Le président de l’Assemblée du peuple sortante,
Fathi Sourour, revient sur
les grands dossiers du moment. Il passe en revue et analyse
la participation des Frères musulmans aux législatives, les
mouvements contestataires ainsi que les affaires de
corruption.
« La sédition confessionnelle est l’arme
des ennemis et des
idiots »
Al-Ahram
Hebdo : L’opposition déclare douter de l’intégrité des
prochaines élections législatives alors que le gouvernement
assure que les garanties sont suffisantes. Qu’en pensez-vous
?
Dr Fathi Sourour :
Je pense que pour l’opposition, c’est une tentative de
justifier un probable échec aux élections. La loi égyptienne
offre les garanties nécessaires pour l’intégrité des
élections comme dans n’importe quel Etat démocratique. Nous
avons un haut comité pour le contrôle des élections,
indépendant et neutre, qui comprend des juges de haut
niveau. De plus, les élections sont supervisées par des
comités judiciaires généraux. Que faut-il de plus ? Toute
erreur qui pourrait survenir durant le processus électoral
est une chose possible dans n’importe quel pays du monde.

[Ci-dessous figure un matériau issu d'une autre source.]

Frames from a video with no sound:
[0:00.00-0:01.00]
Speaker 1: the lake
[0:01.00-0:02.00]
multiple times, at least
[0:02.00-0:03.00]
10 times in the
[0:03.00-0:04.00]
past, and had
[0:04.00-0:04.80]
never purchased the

— Mais les différents partis accusent aussi le parti au
pouvoir de restreindre leurs activités …
—
Les partis sont libres dans leur action et dans la fondation
de leurs bases, ils possèdent des journaux libres qui
diffusent les avis de l’opposition sans restriction. Ils
possèdent également des chaînes de télé satellites et la loi
leur garantit leur liberté d’action. Comment alors le parti
au pouvoir peut-il contraindre leurs activités ?
— A votre avis, comment le parti au pouvoir va-t-il traiter
la confrérie des Frères musulmans lors de ces élections ?
—
Il traitera les Frères musulmans conformément à la
Constitution et à la loi, c’est-à-dire que chacun a la
liberté d’expression et bénéficie de tous les droits cités
par la loi et la Constitution, et toute infraction est jugée
par la justice. La confrérie des Frères musulmans n’est pas
un parti et par conséquent, il ne lui est pas permis de
pratiquer une action politique partisane sous le nom de
Frères musulmans. Conformément à la loi, toute pratique
politique de ce genre est considérée comme un crime.

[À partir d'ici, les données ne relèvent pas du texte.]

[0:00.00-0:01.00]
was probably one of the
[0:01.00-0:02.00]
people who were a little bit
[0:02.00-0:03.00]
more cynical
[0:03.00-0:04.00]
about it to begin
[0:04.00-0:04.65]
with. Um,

— Quelle est la position vis-à-vis du « mouvement
d’ElBaradei », d’autant plus qu’il a appelé à l’insurrection
civile ?
—
Je ne connais pas de « mouvement d’ElBaradei », mais je
connais les déclarations du Dr Mohamad ElBaradei et ses
avis. Or, ces déclarations n’ont pas atteint le niveau de
mouvement, car ceci nécessite l’existence d’un grand nombre
de partisans, et ce n’est pas le cas.
— Il y a à côté de cela de nombreux mouvements de
contestation sur la scène politique, que ce soit à propos de
la succession du pouvoir ou de la pratique démocratique …
—
Les mouvements de contestation existent dans tous les
régimes démocratiques puisque c’est un moyen d’exprimer
certaines formes d’opposition. Il ne faut donc pas leur
donner plus de poids qu’ils n’en ont réellement. Il suffit
de suivre ce qui se passe en France, en Allemagne, en
Grande-Bretagne et aux Etats-Unis pour comprendre que les
protestations ne sont qu’un moyen d’expression.

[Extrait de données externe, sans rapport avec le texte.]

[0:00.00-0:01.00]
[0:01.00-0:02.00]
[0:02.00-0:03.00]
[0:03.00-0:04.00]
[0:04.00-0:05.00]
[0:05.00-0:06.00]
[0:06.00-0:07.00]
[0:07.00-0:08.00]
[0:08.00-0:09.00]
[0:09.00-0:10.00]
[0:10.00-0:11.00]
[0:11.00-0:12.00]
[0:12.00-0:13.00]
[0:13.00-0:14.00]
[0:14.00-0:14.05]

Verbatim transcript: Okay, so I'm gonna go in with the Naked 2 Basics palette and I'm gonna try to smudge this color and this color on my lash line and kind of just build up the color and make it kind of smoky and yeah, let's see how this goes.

— Ce qui veut dire pour vous que l’Egypte est un pays
démocratique ?
—
La Constitution stipule que le régime égyptien est un régime
démocratique, et tous les textes de la Constitution vont
dans ce sens. La liberté d’expression est garantie pour
tous, et toute erreur peut arriver dans n’importe quel
régime. L’Egypte est un Etat où la loi est très ancienne,
basée sur des principes démocratiques.
— Vous avez dernièrement annoncé que le boycott des
élections était « un suicide politique pour les partis »,
que voulez-vous dire par là ?
—
Je veux dire que l’objectif de la formation d’un parti
politique, contrairement à l’association bénévole ou le
syndicat, est d’atteindre le pouvoir. Et les élections dans
n’importe quel régime démocratique sont le moyen d’accéder
au pouvoir. Alors, quand un parti boycotte les élections, il
renonce ainsi à l’objectif de sa fondation et ressemble aux
associations bénévoles, c’est pour cela que j’ai dit que le
boycott des élections était un « suicide politique ».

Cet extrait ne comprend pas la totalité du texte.